Cybersecurity researchers have discovered an increase in malware infections stemming from malvertising campaigns that distribute a loader called FakeBat.

“These attacks are opportunistic in nature and target users looking for popular enterprise software,” the Mandiant Managed Defense team said in a technical report. “The infection leverages a trojanized MSIX installer, which executes a PowerShell script to download a secondary payload.”

FakeBat, also known as EugenLoader and PaykLoader, is linked to a threat actor called Eugenfest. Google’s threat intelligence team is tracking the malware under the name NUMOZYLOD and has attributed the Malware-as-a-Service (MaaS) operation to UNC4536.

Attack chains spreading the malware utilize drive-by download techniques to push users looking for popular software to fake lookalike sites hosting boobytrapped MSI installers. Some of the malware families delivered via FakeBat include IcedID, RedLine Stealer, Lumma Stealer, SectopRAT (also known as ArechClient2), and Carbanak, a malware associated with the FIN7 cybercrime group.

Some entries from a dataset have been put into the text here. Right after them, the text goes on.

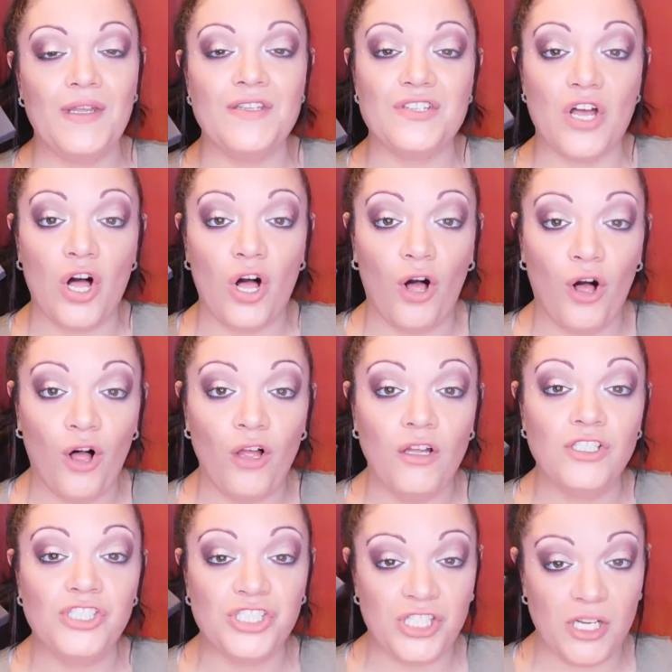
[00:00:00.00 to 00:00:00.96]
is
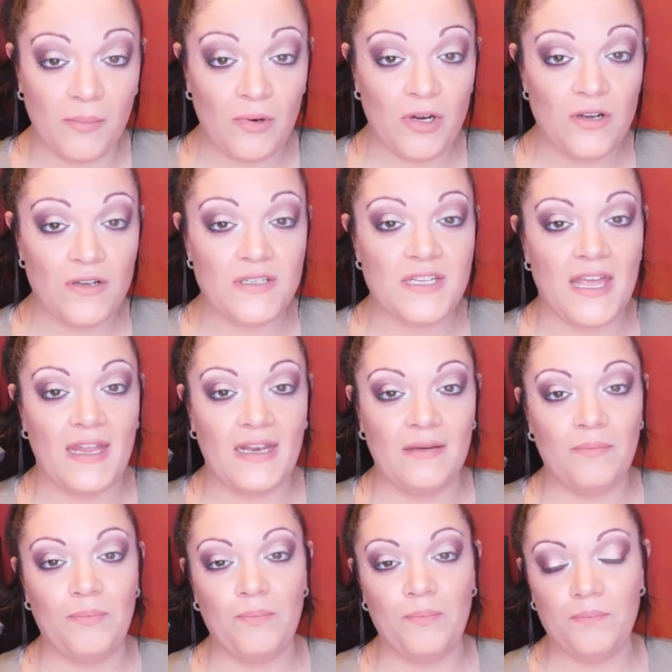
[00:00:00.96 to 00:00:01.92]
all shimmers
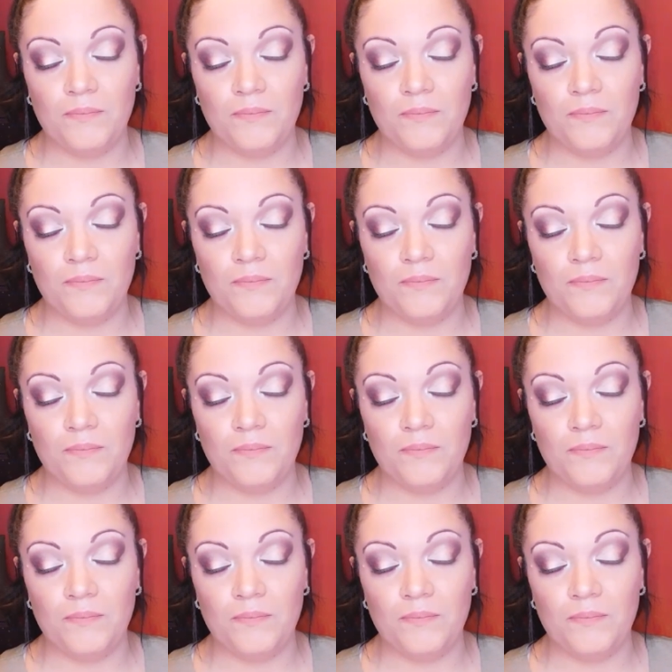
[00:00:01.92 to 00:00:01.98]
and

“UNC4536’s modus operandi involves leveraging malvertising to distribute Trojanized MSIX installers disguised as popular software such as Brave, KeePass, Notion, Steam, and Zoom,” Mandiant said. “These Trojanized MSIX installers are hosted on websites designed to mimic legitimate software hosting sites, tricking users into downloading them.”

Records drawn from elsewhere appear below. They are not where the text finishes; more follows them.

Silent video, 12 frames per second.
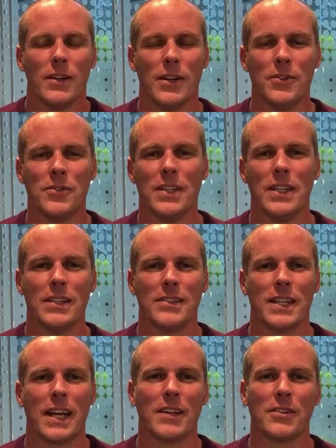Lucy needs
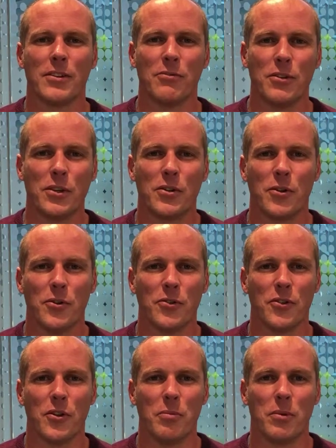to get to the root
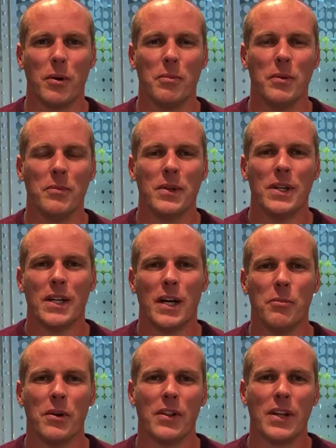cause of the problem,
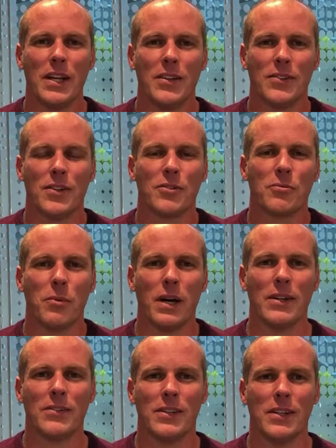and one of the easiest
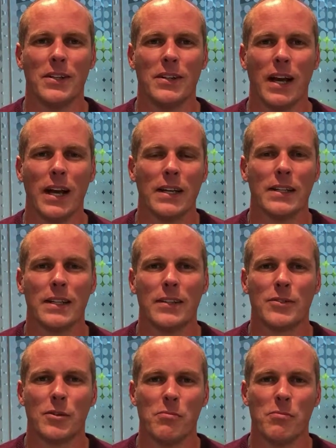ways to do that is to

What makes the attack so striking is the use of MSIX installers impersonating Brave, KeePass, Notion, Steam, and Zoom. These can execute a script before the main application is launched, via a configuration called startScript.

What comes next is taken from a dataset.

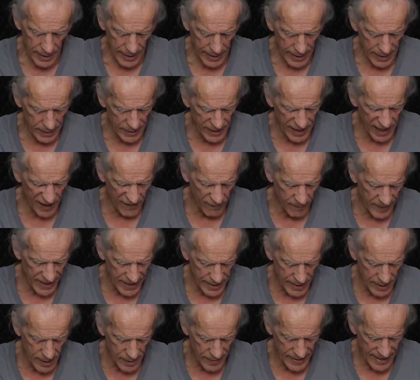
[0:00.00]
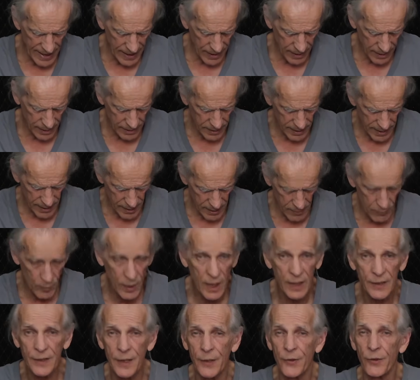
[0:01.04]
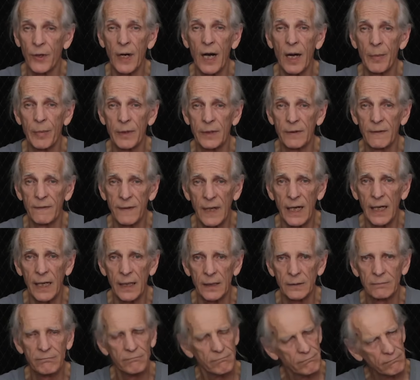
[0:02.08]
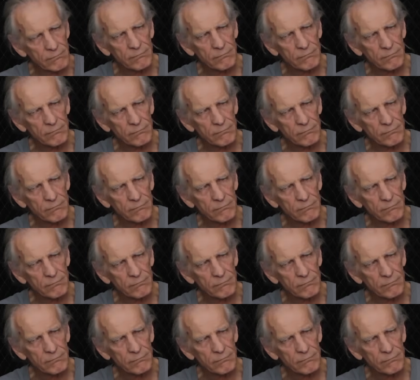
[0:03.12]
Now, I'll let everybody know that, because I don't want you dropping a file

UNC4536 is in fact a malware distributor, meaning FakeBat acts as a delivery vehicle for the next phase of payloads for their business partners, including FIN7.

“NUMOZYLOD collects system information, including details about the operating system, domain affiliation, and installed antivirus products,” Mandiant said. “In some variants, it collects the public IPv4 and IPv6 address of the host and sends this information to its C2, (and) creates a shortcut (.lnk) in the StartUp folder for persistence.”

The revelation comes just over a month after Mandiant also detailed the attack cycle of another malware downloader dubbed EMPTYSPACE (also known as BrokerLoader or Vetta Loader), which was used by a financially motivated threat cluster dubbed UNC4990 to facilitate data exfiltration and cryptojacking activities targeting Italian entities.